TECHNICAL SUMMARY:Two strategies will be pursued to produce phase-pure pyrite (beta-FeS2) in a thin film form. First, we will leverage our experience activating nanostructured hematite (alpha-Fe2O3) photoanodes for water splitting. Thermodynamics suggest that hematite can be directly transformed to pyrite, bypassing undesired phases that are encountered when using iron as a precursor. The second approach will employ pulsed plasma-enhanced chemical vapor deposition (PECVD), a cyclic technique that provides Angstrom-level control over film thickness. A key element is the use of plasma-assisted fabrication processes to provide enhanced S activity and precise control over exposure. The investigations will be informed by unique in situ diagnostic capabilities and comprehensive evaluation of material properties and device performance. In both cases pyrite will be formed in intimate contact with a conducting tin oxide/hematite structure that will allow interrogation of the opto-electronic performance, in addition to providing an advanced front contact that facilitates device fabrication. NON-TECHNICAL SUMMARY:New low cost, earth abundant solar cell technologies are required to generate the TW levels of power required for sustainability. Pyrite is the most promising semiconductor for solar energy conversion in terms of potential capacity and cost. It is a non-toxic, earth abundant compound that can very efficiently absorb light for photovoltaic applications. Single junction solar cells derived from this material are theoretically capable of 25% efficiency, but the best results obtained in the limited studies to date are 3%. The work described in this proposal will establish the scientific knowledge base required to successfully produce phase-pure pyrite in a thin film form required for photovoltaics. A major contribution of this project will be the education and advanced training of both graduate and undergraduate students in the materials science and advanced processing of inorganic thin film PV. The PI's group will continue their K-12 outreach work, developing workshop materials related to renewable energy for teachers in school districts with large populations of underrepresented students.This project is supported by the Solid State and Materials Chemistry program.
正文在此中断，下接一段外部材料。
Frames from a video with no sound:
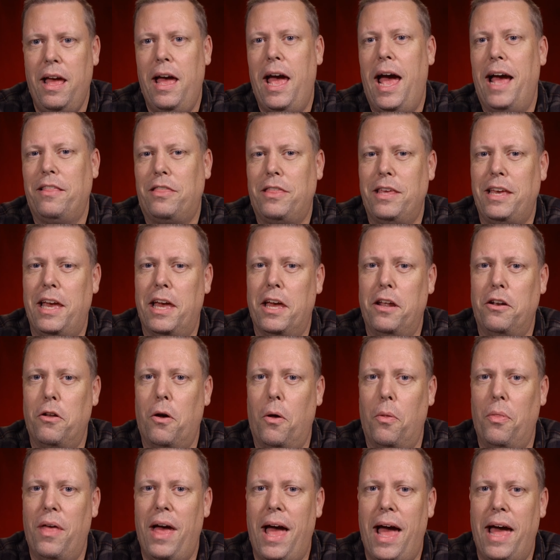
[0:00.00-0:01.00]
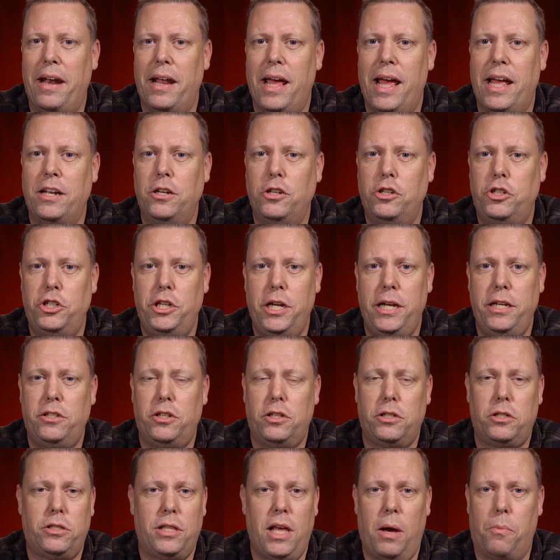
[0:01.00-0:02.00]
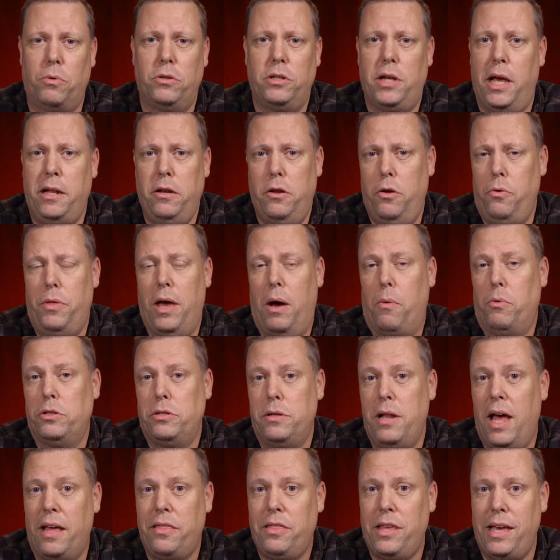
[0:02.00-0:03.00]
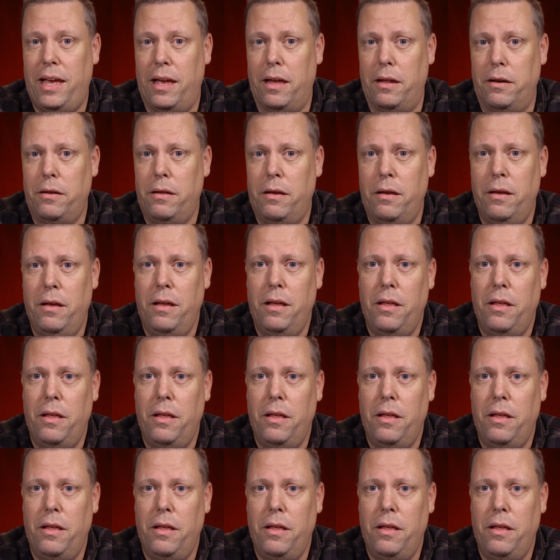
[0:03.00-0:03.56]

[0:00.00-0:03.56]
at the end on that and jesus that was he knew that was not the end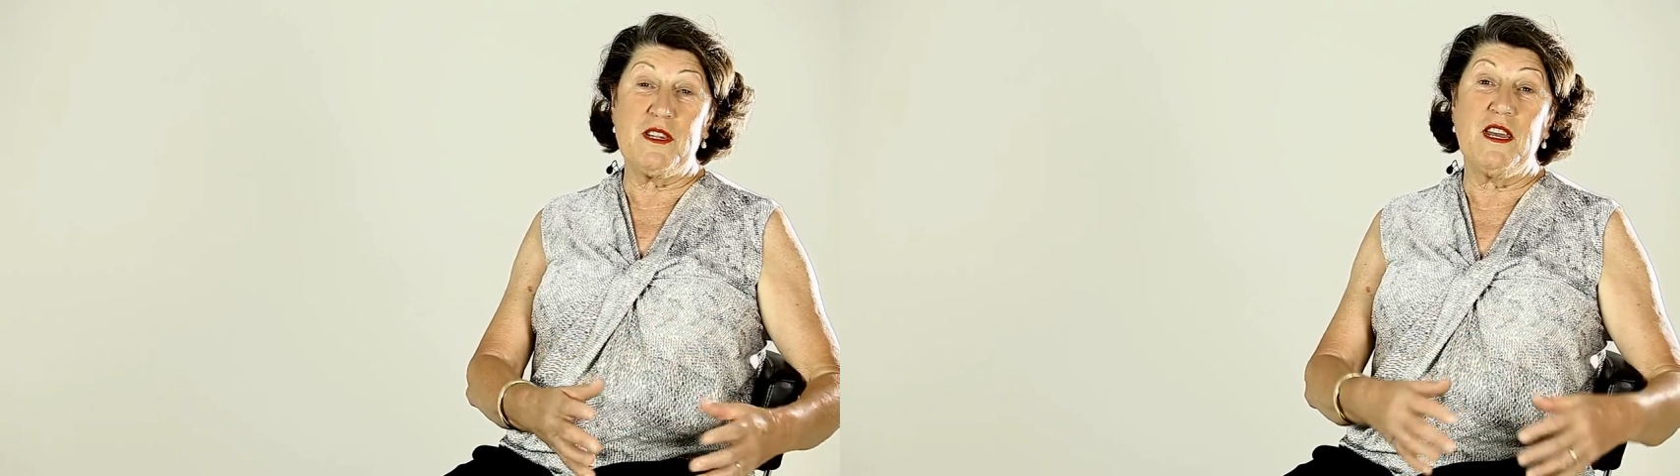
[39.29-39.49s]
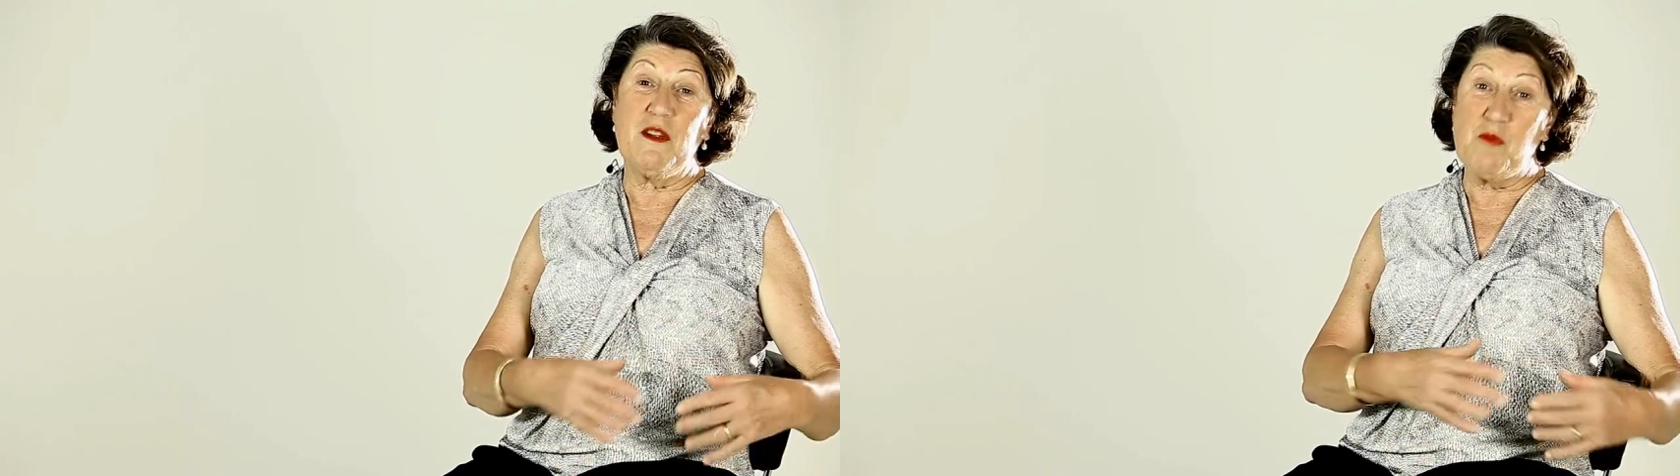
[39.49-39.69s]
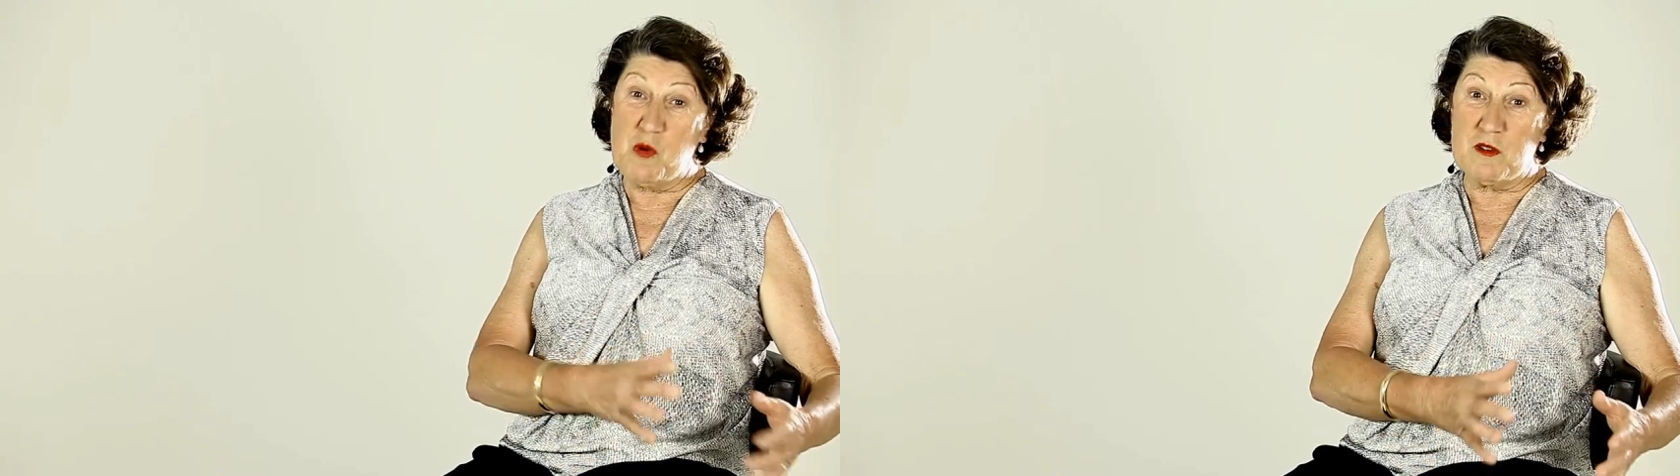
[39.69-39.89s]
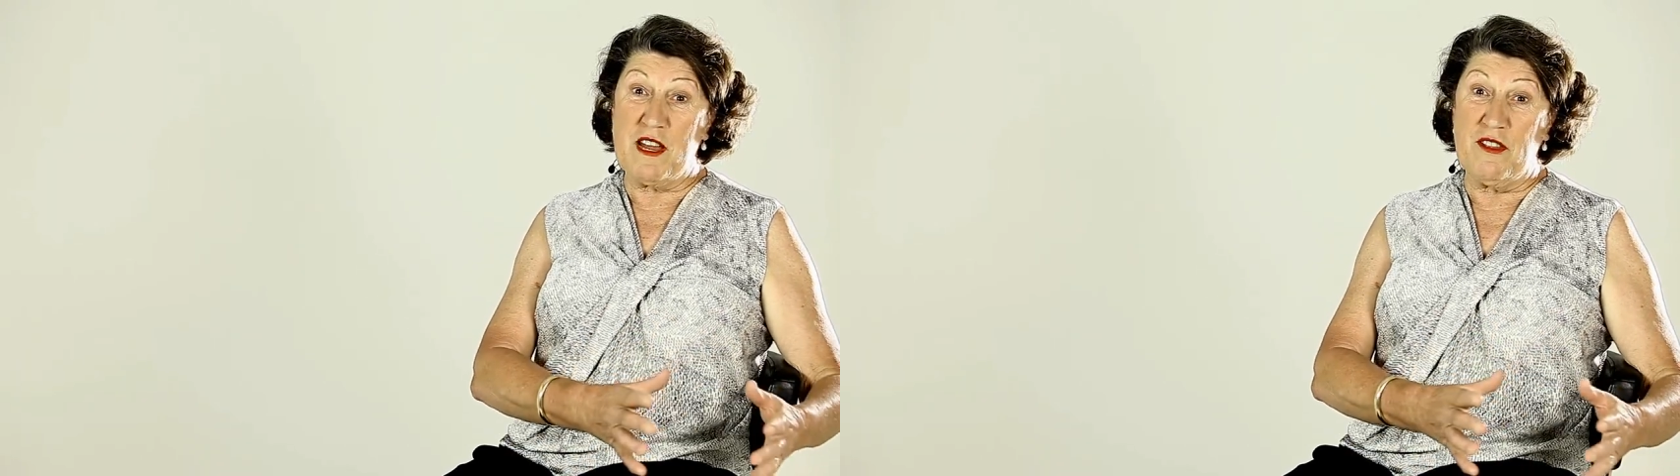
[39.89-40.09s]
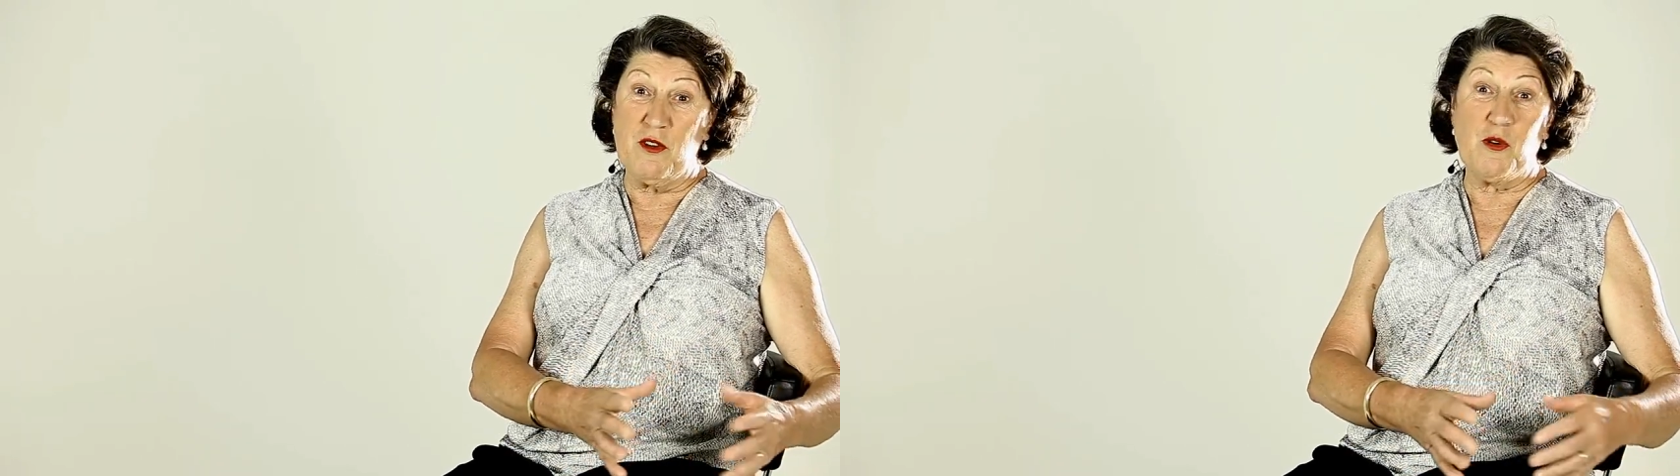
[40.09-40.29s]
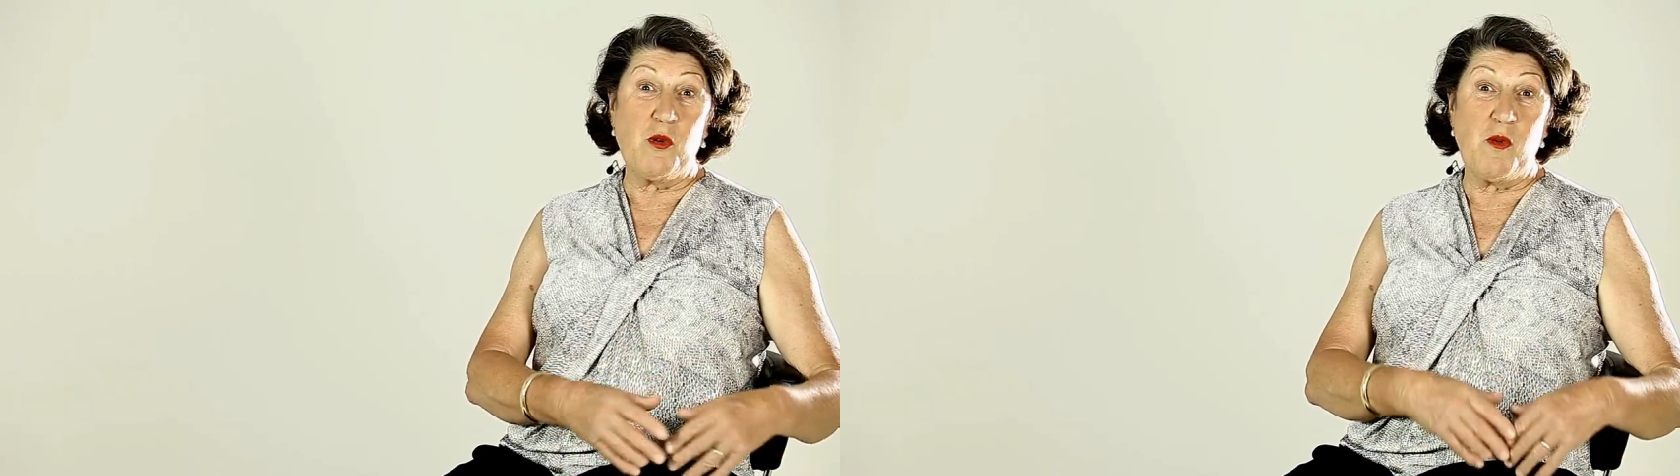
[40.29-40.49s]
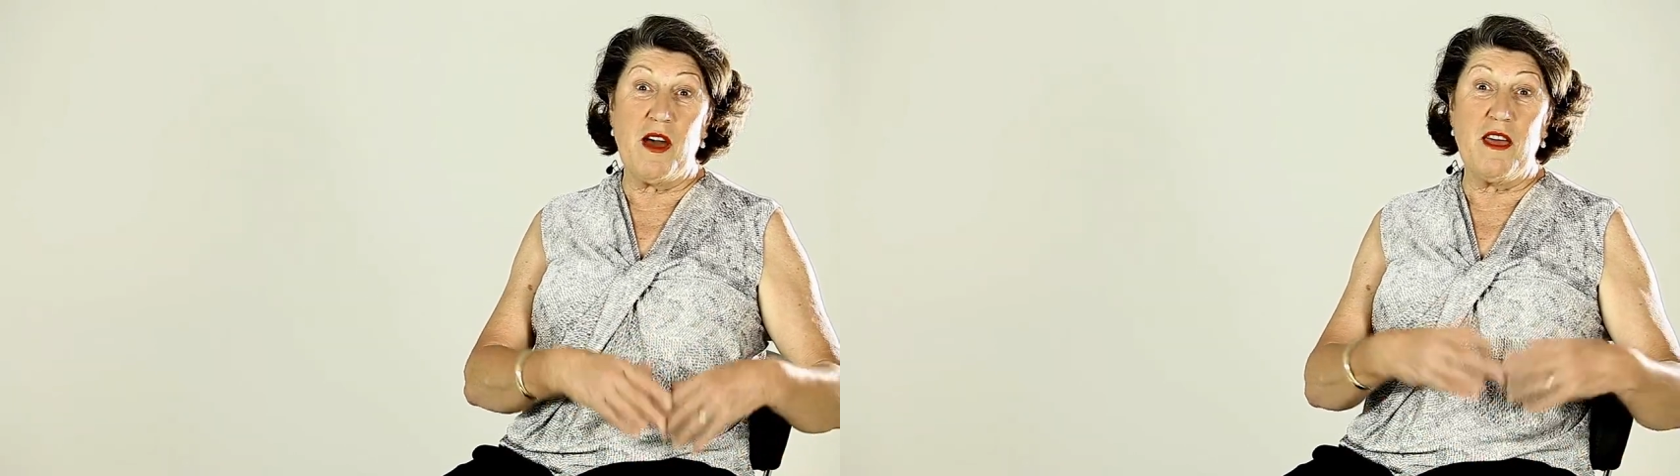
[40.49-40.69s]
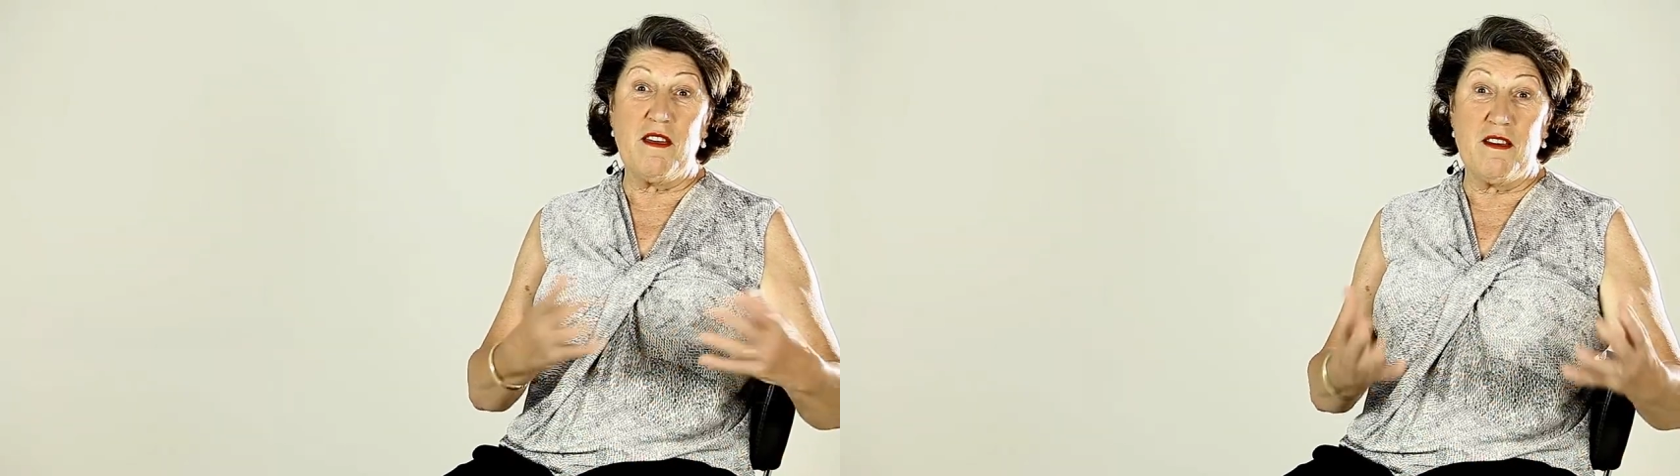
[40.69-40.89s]
in and walked down the
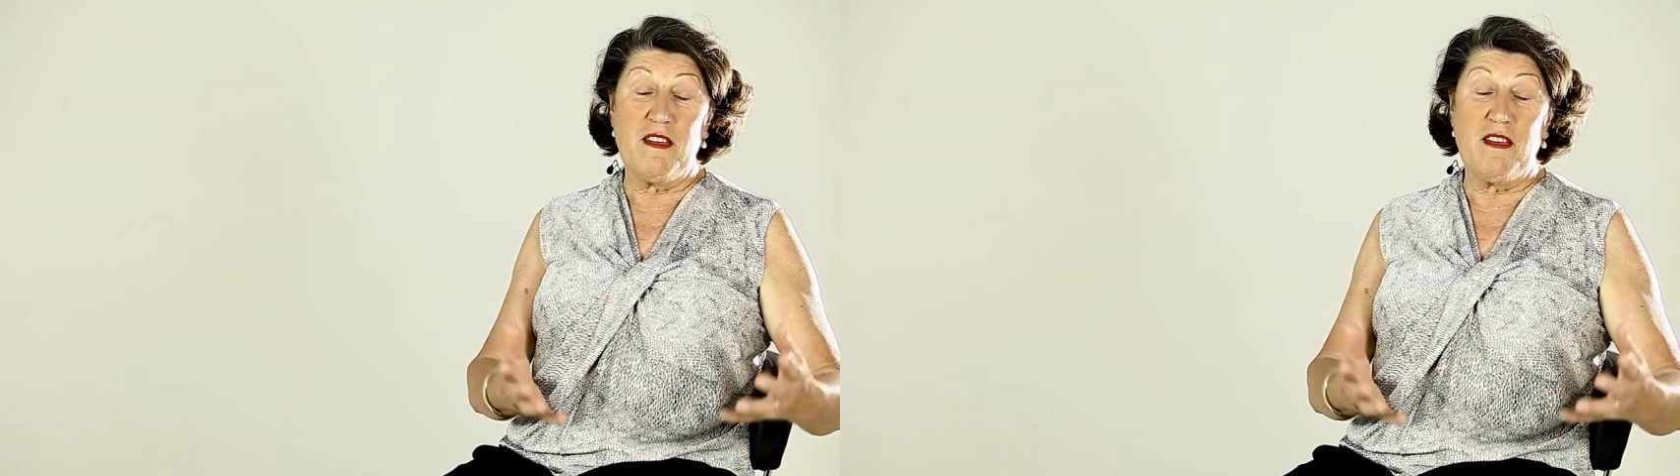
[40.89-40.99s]
hallway.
技术综述：将采用两种策略来制备薄膜形式的相纯黄铁矿(β-FeS2)。首先，我们将利用我们的经验激活纳米结构赤铁矿(α-Fe2O)光阳极来分解水。热力学表明，赤铁矿可以直接转化为黄铁矿，绕过了使用铁作为前驱体时遇到的不希望看到的相。第二种方法将使用脉冲等离子体增强化学气相沉积(PECVD)，这是一种循环技术，提供阿斯特罗姆水平的薄膜厚度控制。一个关键因素是使用等离子体辅助制造工艺来提供增强的S活性和对曝光的精确控制。调查将通过独特的现场诊断能力和对材料特性和设备性能的综合评估来实现。在这两种情况下，黄铁矿都将与导电的氧化锡/赤铁矿结构紧密接触形成，除了提供便于器件制造的先进正面接触外，还将允许询问光电性能。非技术摘要：新的低成本、富含地球的太阳能电池技术需要产生可持续发展所需的太瓦级功率。从潜在容量和成本来看，黄铁矿是最有前景的太阳能转换半导体。它是一种无毒、富含稀土的化合物，可以非常有效地吸收光伏应用中的光。由这种材料制成的单结太阳能电池理论上可以达到25%的效率，但到目前为止，在有限的研究中获得的最好结果是3%。该提案中描述的工作将建立成功生产光伏所需的薄膜形式的相纯黄铁矿所需的科学知识基础。该项目的主要贡献将是对研究生和本科生进行材料科学和无机薄膜光伏先进加工方面的教育和高级培训。PI的小组将继续他们的K-12外展工作，为学生人数较少的学区的教师开发与可再生能源有关的研讨会材料。该项目得到了固态和材料化学计划的支持。